Strategic planning, differentiated GTM strategy, collaborative ecosystem, policy interventions, and sustainability can support the country in leading the petrochemicals revolution
India’s petrochemicals industry is a vital part of the country’s ambition of becoming an economic superpower. The industry is expected to continue its healthy growth trajectory, surpassing US $75 billion by 2030 and US $150 billion by 2047. However, it is still lagging global peers in terms of per capita plastic consumption (12 kg versus a global average of more than 35 kg). Tailwinds such as an expanding population, urbanization, and changing demographics, supported by the availability of low-cost skilled manpower and enabling regulations, will drive up demand. To realize its full potential, the industry will need to navigate a variety of headwinds, including the availability of competitive feedstock, access to world-class production technologies, and intense competition from cheap imports.
India’s demand for petrochemicals across molecules is expected to grow faster than the global average.
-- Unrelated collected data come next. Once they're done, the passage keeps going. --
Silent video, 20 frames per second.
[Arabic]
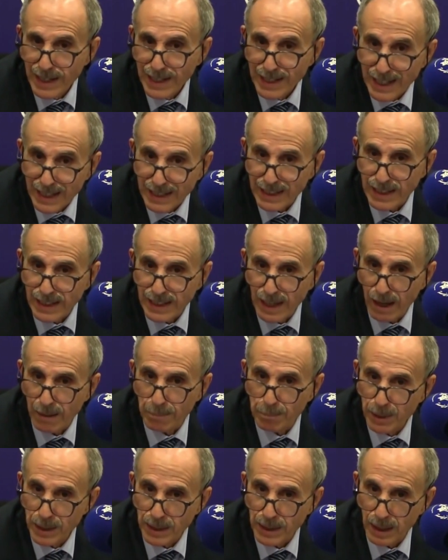لكن
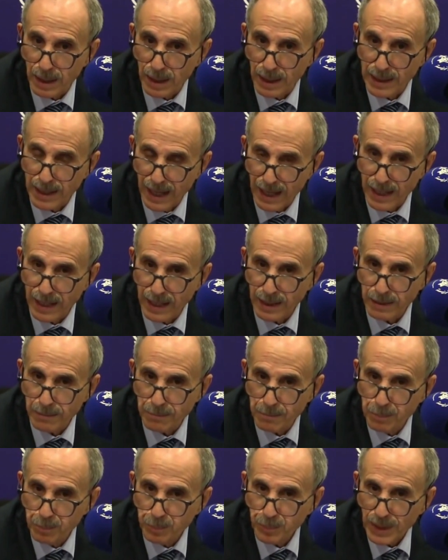حبينا الان
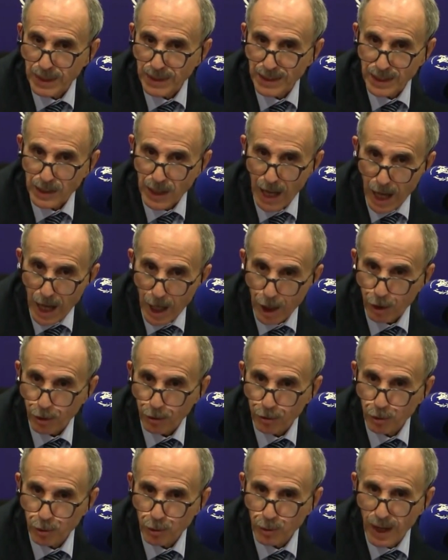
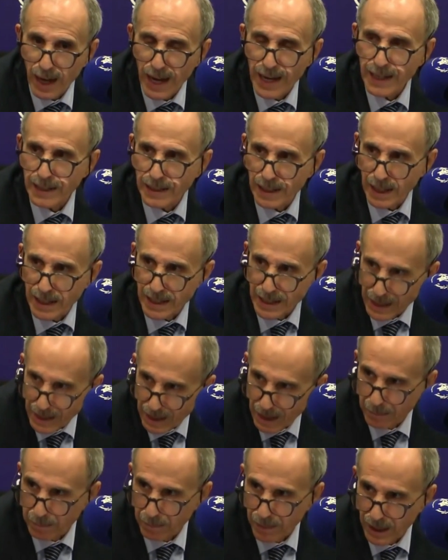نتعرفوا أين
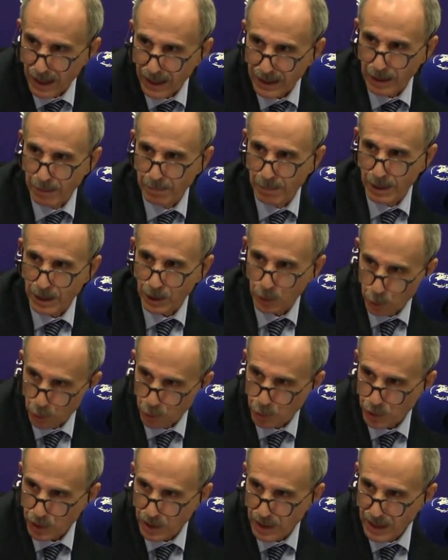يذهب هذا
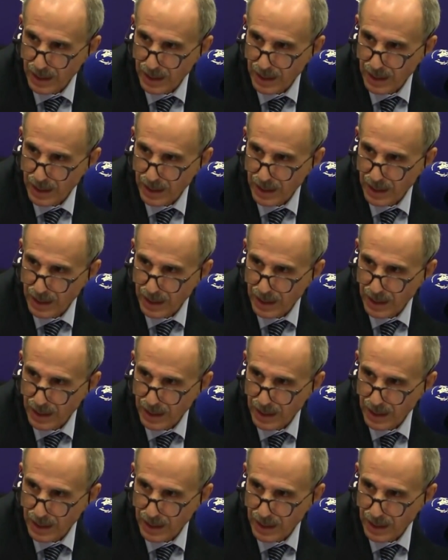المنتوج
With growing domestic demand, there is also an opportunity to capture the global petrochemicals market as the China+1 sentiment is becoming more prevalent across major economies. Net imports are about 10 percent of demand, and the supply–demand gap is even more acute at a product-grade level, with almost 100 percent import dependence in intermediates such as styrene and acrylonitrile.
To cater to the gaping demand for many petrochemicals molecules, India’s hydrocarbon industry will need to commission 20 world-scale crackers by 2047.
While the industry is poised for robust growth, it uniquely lends itself to two national goals: Atmanirbharta and Sustainability.
In its push toward Atma Nirbhar Bharat, the Indian government has identified the petrochemical industry as high priority because of its strategic relevance. Various favourable policies have been announced and implemented to fuel the industry’s growth, including 100 percent FDI allowed through automatic routes, setting up petroleum, chemicals, and petrochemicals investment regions (PCPIR), and lower effective tax rates. While investments worth about US $13 billion are under implementation and more than US $85 billion are under consideration, concerted supply planning at a product-grade level will be imperative as the industry becomes self-reliant. Supply–demand challenges persist, and a dichotomy of oversupply and undersupply is strangling India’s petrochemicals industry. The shift of the fertilizer industry, the major consumer of naphtha, to natural gas resulted in a naphtha surplus, which pushed refiners to integrate petrochemicals complexes for naphtha-based petrochemicals building block production. These expansions have resulted in a surplus of products such as butadiene and benzene, with India being a net exporter of these petrochemicals. On the other hand, downstream petrochemical intermediates lack a domestic supply chain, especially for derivatives such as styrene and acrylonitrile etc. Even though select petrochemicals building blocks are in oversupply, specialized grades of polyethylene such as metallocene, a low-density polyethylene film, continue to be imported due to limited domestic production. Over the next decade, the surplus of petrochemicals building blocks is expected to shrink, and India will become a net importer by 2030 for these petrochemicals.
At the COP26 summit in Glasgow in 2021, Prime Minister Narendra Modi laid down the action plan for India to reach net zero by 2070. The petrochemicals industry is uniquely positioned to support this vision by driving the transition of carbon feedstocks from fuels to petrochemicals. Hence, increasing the Petrochemicals Intensity Index (PII) serves twin goals for industry participants: enhanced profit pools and a reduction in scope 3 emissions. (Using naphtha as the fuel source results in greenhouse gas emissions of more than 3,600 kg of CO2 compared with more than 2,800 kg of CO2 per ton of naphtha when used for petrochemicals production.)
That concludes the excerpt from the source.